● Description of the task
Which lines in the records below contain the word "What"? Report each of them.

● Data listing
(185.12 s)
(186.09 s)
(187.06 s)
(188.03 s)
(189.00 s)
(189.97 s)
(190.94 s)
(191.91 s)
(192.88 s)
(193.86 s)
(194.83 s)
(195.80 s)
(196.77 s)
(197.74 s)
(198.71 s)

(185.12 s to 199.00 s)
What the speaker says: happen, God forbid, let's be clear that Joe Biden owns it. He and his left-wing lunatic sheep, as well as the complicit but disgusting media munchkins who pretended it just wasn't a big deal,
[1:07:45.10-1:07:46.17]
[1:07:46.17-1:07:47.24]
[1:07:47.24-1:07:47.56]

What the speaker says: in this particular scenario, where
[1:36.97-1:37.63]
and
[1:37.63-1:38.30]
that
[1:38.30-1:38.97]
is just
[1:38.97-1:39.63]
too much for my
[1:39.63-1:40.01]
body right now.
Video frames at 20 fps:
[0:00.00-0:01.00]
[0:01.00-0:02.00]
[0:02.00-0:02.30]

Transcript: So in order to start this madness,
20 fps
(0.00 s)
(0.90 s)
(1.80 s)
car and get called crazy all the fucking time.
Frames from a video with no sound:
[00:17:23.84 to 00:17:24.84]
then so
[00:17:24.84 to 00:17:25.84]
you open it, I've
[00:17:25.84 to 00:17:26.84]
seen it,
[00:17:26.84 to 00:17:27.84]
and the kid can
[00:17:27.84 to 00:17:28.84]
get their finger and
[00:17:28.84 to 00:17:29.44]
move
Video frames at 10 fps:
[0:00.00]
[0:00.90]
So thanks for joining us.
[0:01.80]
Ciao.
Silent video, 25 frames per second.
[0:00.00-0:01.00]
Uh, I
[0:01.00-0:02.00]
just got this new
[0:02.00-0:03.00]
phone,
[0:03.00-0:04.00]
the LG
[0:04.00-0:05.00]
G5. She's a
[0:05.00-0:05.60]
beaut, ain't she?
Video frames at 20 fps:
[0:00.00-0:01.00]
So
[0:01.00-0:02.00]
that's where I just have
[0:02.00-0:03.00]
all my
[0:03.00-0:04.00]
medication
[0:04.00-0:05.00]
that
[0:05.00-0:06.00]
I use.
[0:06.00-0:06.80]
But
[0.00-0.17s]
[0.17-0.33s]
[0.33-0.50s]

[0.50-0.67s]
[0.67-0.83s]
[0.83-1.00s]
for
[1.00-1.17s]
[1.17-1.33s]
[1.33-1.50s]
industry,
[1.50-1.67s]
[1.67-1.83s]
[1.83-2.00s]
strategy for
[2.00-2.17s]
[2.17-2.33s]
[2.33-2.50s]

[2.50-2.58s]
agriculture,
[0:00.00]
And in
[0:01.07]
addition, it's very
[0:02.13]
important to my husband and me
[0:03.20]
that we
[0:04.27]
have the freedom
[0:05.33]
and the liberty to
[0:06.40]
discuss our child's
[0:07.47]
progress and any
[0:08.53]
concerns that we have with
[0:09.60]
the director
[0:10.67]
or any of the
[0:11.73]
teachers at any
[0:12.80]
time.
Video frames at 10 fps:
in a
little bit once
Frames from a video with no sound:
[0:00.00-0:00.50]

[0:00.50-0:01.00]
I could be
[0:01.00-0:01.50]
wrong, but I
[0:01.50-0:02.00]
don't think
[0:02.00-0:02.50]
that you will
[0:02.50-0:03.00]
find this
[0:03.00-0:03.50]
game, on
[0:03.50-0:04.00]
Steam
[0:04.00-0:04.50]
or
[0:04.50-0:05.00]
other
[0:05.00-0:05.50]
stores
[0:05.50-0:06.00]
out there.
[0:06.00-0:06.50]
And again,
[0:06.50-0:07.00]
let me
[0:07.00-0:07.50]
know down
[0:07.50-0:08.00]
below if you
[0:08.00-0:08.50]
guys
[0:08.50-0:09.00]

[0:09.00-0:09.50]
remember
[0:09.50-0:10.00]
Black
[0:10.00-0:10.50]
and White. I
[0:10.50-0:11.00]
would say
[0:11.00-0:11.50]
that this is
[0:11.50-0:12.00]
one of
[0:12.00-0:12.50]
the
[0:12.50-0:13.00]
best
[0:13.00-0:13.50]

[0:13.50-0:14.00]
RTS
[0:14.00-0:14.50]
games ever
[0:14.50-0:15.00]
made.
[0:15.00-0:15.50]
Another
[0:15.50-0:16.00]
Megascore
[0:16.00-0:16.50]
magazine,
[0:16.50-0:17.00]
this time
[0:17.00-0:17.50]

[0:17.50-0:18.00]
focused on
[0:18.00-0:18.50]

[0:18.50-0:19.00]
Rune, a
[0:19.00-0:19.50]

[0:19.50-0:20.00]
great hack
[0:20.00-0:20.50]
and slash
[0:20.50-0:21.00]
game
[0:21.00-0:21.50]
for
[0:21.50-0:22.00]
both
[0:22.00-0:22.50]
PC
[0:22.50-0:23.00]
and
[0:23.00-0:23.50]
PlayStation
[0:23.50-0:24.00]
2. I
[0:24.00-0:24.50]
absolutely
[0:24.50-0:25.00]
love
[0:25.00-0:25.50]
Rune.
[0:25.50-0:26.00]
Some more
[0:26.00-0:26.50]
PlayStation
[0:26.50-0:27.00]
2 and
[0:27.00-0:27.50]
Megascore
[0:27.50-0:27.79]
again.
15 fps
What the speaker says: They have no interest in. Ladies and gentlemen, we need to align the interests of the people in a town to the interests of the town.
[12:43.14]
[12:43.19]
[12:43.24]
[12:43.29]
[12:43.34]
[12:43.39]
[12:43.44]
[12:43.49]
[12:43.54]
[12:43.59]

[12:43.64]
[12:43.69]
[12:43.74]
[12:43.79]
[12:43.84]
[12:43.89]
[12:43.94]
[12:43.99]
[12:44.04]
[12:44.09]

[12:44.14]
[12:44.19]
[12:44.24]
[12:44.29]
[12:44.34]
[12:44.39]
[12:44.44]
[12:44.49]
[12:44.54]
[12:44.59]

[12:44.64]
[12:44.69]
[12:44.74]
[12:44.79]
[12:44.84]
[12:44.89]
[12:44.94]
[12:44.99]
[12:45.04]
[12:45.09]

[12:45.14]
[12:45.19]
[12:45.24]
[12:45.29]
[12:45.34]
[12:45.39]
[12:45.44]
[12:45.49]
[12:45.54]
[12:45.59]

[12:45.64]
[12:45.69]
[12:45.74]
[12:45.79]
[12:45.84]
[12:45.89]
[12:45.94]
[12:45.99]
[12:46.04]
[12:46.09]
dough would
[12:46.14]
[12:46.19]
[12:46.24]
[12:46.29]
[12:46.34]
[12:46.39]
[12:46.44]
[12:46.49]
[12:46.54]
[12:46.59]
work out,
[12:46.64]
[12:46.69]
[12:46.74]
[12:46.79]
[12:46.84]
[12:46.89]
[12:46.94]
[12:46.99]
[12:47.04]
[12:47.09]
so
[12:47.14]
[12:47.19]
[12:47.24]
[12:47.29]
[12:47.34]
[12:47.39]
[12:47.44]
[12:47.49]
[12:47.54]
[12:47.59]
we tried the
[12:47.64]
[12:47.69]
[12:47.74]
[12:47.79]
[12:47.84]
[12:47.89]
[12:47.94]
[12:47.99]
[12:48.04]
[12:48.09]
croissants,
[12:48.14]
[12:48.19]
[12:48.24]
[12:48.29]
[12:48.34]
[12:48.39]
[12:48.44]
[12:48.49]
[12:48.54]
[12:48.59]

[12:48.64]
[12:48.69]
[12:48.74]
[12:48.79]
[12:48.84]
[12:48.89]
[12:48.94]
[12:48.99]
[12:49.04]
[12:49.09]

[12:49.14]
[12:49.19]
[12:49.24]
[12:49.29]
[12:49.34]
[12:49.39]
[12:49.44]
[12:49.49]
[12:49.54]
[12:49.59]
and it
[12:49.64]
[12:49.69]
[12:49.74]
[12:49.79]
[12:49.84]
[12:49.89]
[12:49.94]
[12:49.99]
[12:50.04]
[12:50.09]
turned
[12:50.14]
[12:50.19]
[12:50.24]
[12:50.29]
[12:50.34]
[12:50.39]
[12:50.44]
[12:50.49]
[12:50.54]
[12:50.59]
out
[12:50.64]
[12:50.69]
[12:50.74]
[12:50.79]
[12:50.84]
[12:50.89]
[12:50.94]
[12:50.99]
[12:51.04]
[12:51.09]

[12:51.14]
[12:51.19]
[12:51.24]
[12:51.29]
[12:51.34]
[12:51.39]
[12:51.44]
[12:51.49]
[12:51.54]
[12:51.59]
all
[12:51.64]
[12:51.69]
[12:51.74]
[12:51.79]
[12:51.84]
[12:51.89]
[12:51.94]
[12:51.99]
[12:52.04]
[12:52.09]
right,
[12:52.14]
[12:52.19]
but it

● Solution
What the speaker says: happen, God forbid, let's be clear that Joe Biden owns it. He and his left-wing lunatic sheep, as well as the complicit but disgusting media munchkins who pretended it just wasn't a big deal,
What the speaker says: in this particular scenario, where
What the speaker says: They have no interest in. Ladies and gentlemen, we need to align the interests of the people in a town to the interests of the town.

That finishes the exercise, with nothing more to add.